= Charged aerosol detector =

Device for measuring chemicals

The charged aerosol detector (CAD) is a detector used in conjunction with high-performance liquid chromatography (HPLC) and ultra high-performance liquid chromatography (UHPLC) to measure the amount of chemicals in a sample by creating charged aerosol particles which are detected using an electrometer. It is commonly used for the analysis of compounds that cannot be detected using traditional UV/Vis approaches due to their lack of a chromophore. The CAD can measure all non-volatile and many semi-volatile analytes including, but not limited to, antibiotics, excipients, ions, lipids, natural products, biofuels, sugars and surfactants. The CAD, like other aerosol detectors (e.g., evaporative light scattering detectors (ELSD) and condensation nucleation light scattering detectors (CNLSD)), falls under the category of destructive general-purpose detectors (see Chromatography detectors).

== History ==
The predecessor to the CAD, termed an evaporative electrical detector, was first described by Kaufman in 2002 at TSI Inc in US patent 6,568,245 and was based on the coupling of liquid chromatographic approaches to TSI's electrical aerosol measurement (EAM) technology. At around the same time Dixon and Peterson at California State University were investigating the coupling of liquid chromatography to an earlier version of TSI's EAM technology, which they called an aerosol charge detector. Subsequent collaboration between TSI and ESA Biosciences Inc. (now part of Thermo Fisher Scientific), led to the first commercial instrument, the Corona CAD, which received both the Pittsburgh Conference Silver Pittcon Editor's Award (2005) and R&D 100 award (2005). Continued research and engineering improvements in product design resulted in CADs with ever increasing capabilities. The newest iterations of the CAD are the Thermo Scientific Corona Veo Charged Aerosol Detector, Corona Veo RS Charged Aerosol Detector and Thermo Scientific Vanquish Charged Aerosol Detectors.

| 2005 | 2006 | 2009 | 2011 | 2013 | 2015 |
|---|---|---|---|---|---|
| ESA Biosciences, Inc. Corona CAD | ESA Biosciences, Inc. Corona PLUS | ESA Biosciences, Inc. Corona ultra | Dionex Corona ultra RS | Thermo Scientific Dionex Corona Veo | Thermo Scientific Vanquish Charged Aerosol Detector |
| •First commercial CAD •Designed for near-universal detection on any HPLC •Isocratic or gradient separations | •Expanded solvent compatibility •Heated nebulization •External gas conditioning module for improved precision | •UHPLC compatible •Stackable design •Enhanced sensitivity •Incorporated precision internal gas regulation system | •Unified with Dionex UltiMate 3000 UHPLC+ system •Added on-board diagnostics/monitoring •Automated flow diversion capability •Selection of linearization parameters | •Extended micro flow rate range •Total redesign with concentric nebulization and optimized spray chamber •Heated evaporation and electronic gas regulation | •Full integration with Thermo Scientific Vanquish UHPLC platform •Slide-in module design •Reduced flow path for optimum operation |

== Principles of operation ==
The general detection scheme involves:
- Pneumatic nebulization of mobile phase from the analytical column forming an aerosol.
- Aerosol conditioning to remove large droplets.
- Evaporation of solvent from the droplets to form dried particles.
- Particle charging using an ion jet formed via corona discharge.
- Particle selection – an ion trap is used to excess ions and high mobility charged particles.
- Measurement of the aggregate charge of aerosol particles using a filter/electrometer.
The CAD like other aerosol detectors, can only be used with volatile mobile phases. For an analyte to be detected it must be less volatile than the mobile phase.

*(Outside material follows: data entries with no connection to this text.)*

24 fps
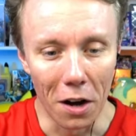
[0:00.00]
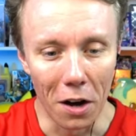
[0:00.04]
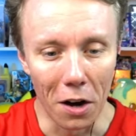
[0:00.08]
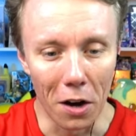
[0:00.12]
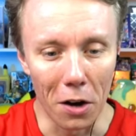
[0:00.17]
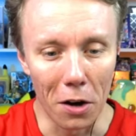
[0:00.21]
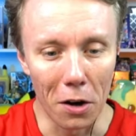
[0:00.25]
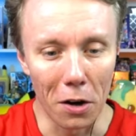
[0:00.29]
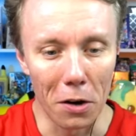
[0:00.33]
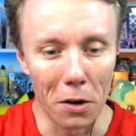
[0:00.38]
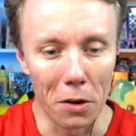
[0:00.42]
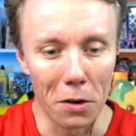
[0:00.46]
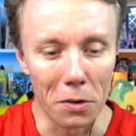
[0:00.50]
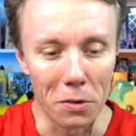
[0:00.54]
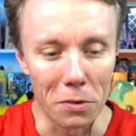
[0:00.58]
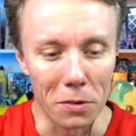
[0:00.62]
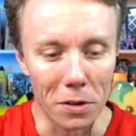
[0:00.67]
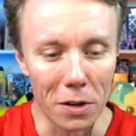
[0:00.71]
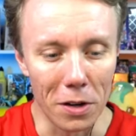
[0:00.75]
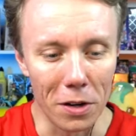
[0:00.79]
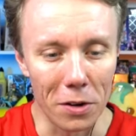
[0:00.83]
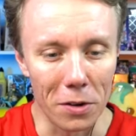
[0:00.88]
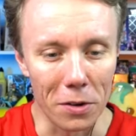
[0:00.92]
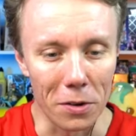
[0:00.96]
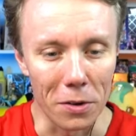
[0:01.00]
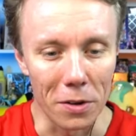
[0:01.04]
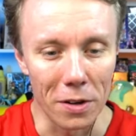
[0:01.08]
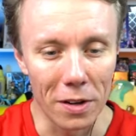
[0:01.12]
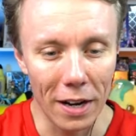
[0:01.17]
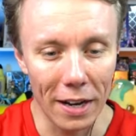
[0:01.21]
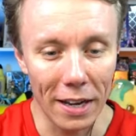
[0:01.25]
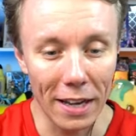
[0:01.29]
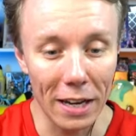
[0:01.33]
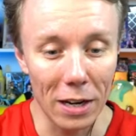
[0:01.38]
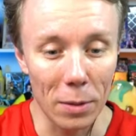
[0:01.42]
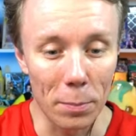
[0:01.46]
Oh no.
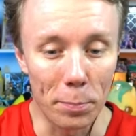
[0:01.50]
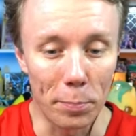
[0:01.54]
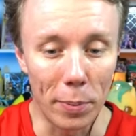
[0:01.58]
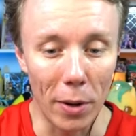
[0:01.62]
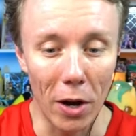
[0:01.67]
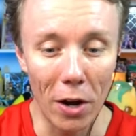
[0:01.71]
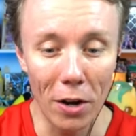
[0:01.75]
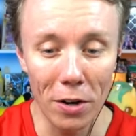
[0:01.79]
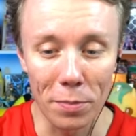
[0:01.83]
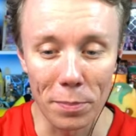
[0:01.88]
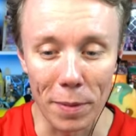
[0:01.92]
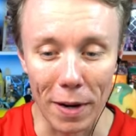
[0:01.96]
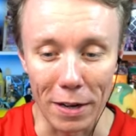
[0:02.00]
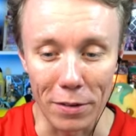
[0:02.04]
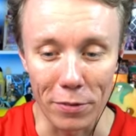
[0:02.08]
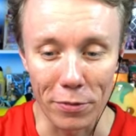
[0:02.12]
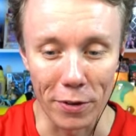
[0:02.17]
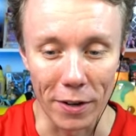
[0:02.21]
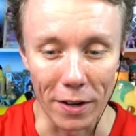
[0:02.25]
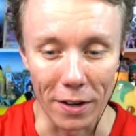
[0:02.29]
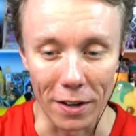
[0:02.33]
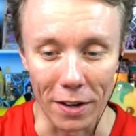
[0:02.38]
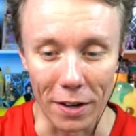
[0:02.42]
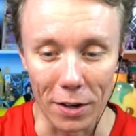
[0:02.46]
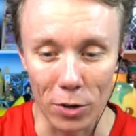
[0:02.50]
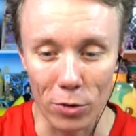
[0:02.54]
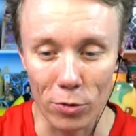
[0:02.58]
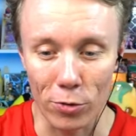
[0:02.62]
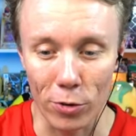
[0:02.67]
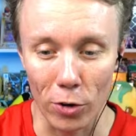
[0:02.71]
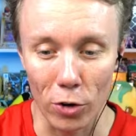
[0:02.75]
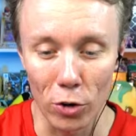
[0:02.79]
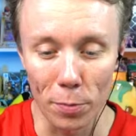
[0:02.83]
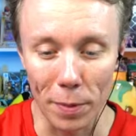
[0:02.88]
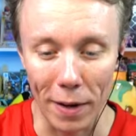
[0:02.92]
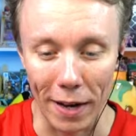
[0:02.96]
I get a Bergmite figure and a
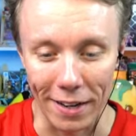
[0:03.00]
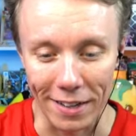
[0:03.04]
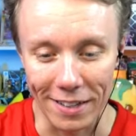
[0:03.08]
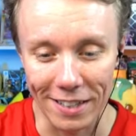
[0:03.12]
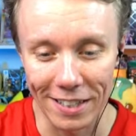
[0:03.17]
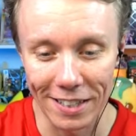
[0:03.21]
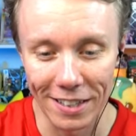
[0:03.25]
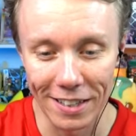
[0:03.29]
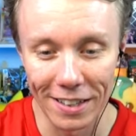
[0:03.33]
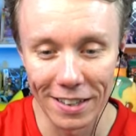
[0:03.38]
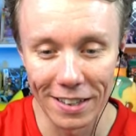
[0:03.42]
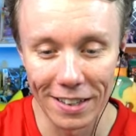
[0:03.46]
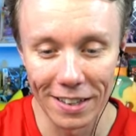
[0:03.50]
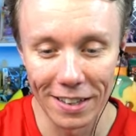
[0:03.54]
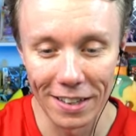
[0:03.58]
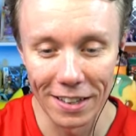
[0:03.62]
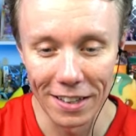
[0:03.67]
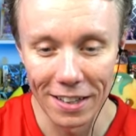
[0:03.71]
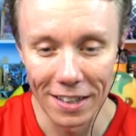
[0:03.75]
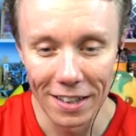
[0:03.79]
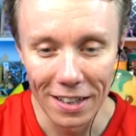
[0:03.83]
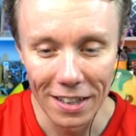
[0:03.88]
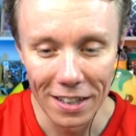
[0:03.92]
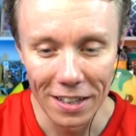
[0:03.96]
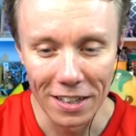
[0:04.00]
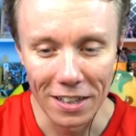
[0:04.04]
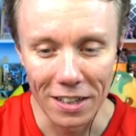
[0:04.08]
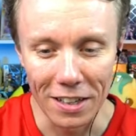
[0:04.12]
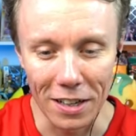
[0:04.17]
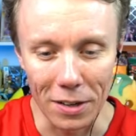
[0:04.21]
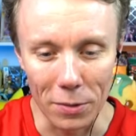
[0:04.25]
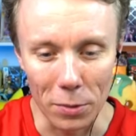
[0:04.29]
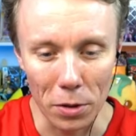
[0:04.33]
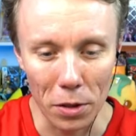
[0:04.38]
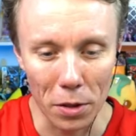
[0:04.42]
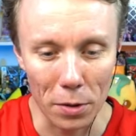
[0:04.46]
Crobat.
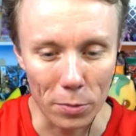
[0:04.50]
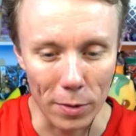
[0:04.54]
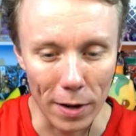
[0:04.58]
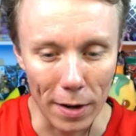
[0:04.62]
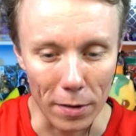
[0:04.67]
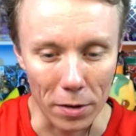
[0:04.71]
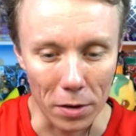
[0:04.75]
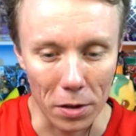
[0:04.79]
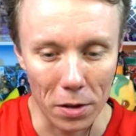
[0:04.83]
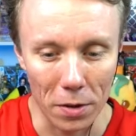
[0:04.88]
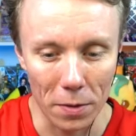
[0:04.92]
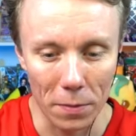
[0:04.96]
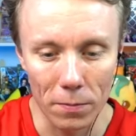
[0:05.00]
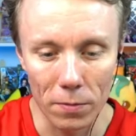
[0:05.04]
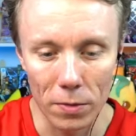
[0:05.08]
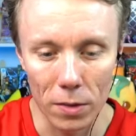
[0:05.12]
Oh, what's the rarest?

More detailed information on how CAD works can be found on the Charged Aerosol Detection for Liquid Chromatography Resource Center.

== Performance and comparison to other aerosol detectors ==
- The CAD and evaporative light scattering detector (ELSD) are mass-flow sensitive detectors (response is proportional to mass of analyte reaching the detector per unit time) as opposed to concentration sensitive (response is proportional to analyte concentration within the eluent at a particular time) detectors such as UV detectors.
- Both the CAD and ELSD exhibit non-linear responses for most sample types; however, over small ranges (e.g. 1–100 ng) CAD response is reasonably linear. The shape of the response curves are different between the two detectors.
- Both detectors require the use of fully volatile mobile phases and non-volatile samples. CAD response is dependent on organic content of the mobile phase, response is higher with organic-rich mobile phases than aqueous ones.
- CAD response is quite uniform for non-volatile analytes with detection limit 1–3 ng; however, the response for ionised basic analytes can be larger than for neutral analytes.
- When properly individually optimized, both the CAD and ELSD show similar responses.
- Failure to regularly clean and optimize the mobile phase and gas flow properties of the detector leads to intra- and inter-day precision/ reproducibility errors.